The young Crusader still struggles to solve the puzzle posed by the shorter, more compact tight-heads at this level but he had no problem at all with Colombe.

It was interesting to listen to Manny during an interview on Maul or Nothing, he citied that after a bit of banter with the All Black's he no longer wanted one of their jersey's after the game. One of those talks was an eye to eye chat with Tamaiti Williams, there appear to be nothing between the lock and prop, just a lot of give and take. I thought TW angled in and caused Taylor to pop a few times, and that NZ were lucky to be rewarded.

f you have a forward of 6ft 8ins and 145kg, and he is not at all disturbed by a dysfunctional set-piece, you are in business.

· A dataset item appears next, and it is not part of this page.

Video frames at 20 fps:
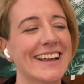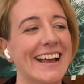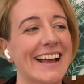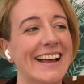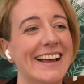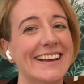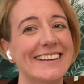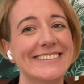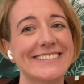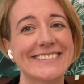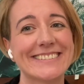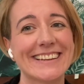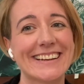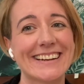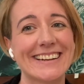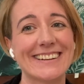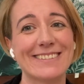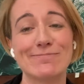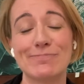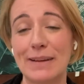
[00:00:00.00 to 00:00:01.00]
and
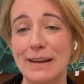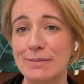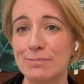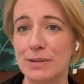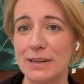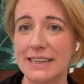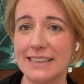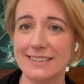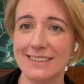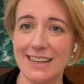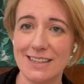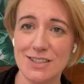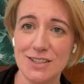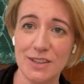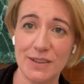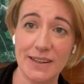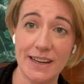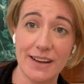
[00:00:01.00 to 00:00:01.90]
uh, been pretty attached to it.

He talked about the clarity of the leadership that helped alleviate any need for anxiety at the predicaments unfolding before him. The same cannot be said for New Zealand when they had 5 minutes left to retrieve a match winning penalty, I don't believe. Did the team in black have much of a plan at any point in the game? I don't really call an autonomous 10 vehicle they had as innovative. I think Razor needs to go back to the dealer and get a new game driver on that one.

Vaa’i is no match for his power on the ground. Even in reverse, Meafou is like a tractor motoring backwards in low gear, trampling all in its path.

Vaa'i actually stops him in his tracks. He gets what could have been a dubious 'tackle' on him?

A high-level offence will often try to identify and exploit big forwards who can be slower to reload, and therefore vulnerable to two quick plays run at them consecutively.

Yes he was just standing on his haunches wasn't he? He mentioned that in the interview, saying that not only did you just get up and back into the line to find the opposition was already set and running at you they also hit harder than anything he'd experienced in the Top 14. He was referring to New Zealands ultra-physical, burst-based Super style of course, which he was more than a bit surprised about. I don't blame him for being caught out.


He still sent the obstruction back to the repair yard though!

What wouldn’t the New Zealand rugby public give to see the likes of Mauvaka and Meafou up front..

Common now Nick, don't go there! Meafou showed his Toulouse shirt and promptly got his citizenship, New Zealand can't have him, surely?!?


As I have said before with these subjects, really enjoy your enthusiasm for their contribution on the field and I'd love to see more of their shapes running out for Vern Cotter and the like styled teams.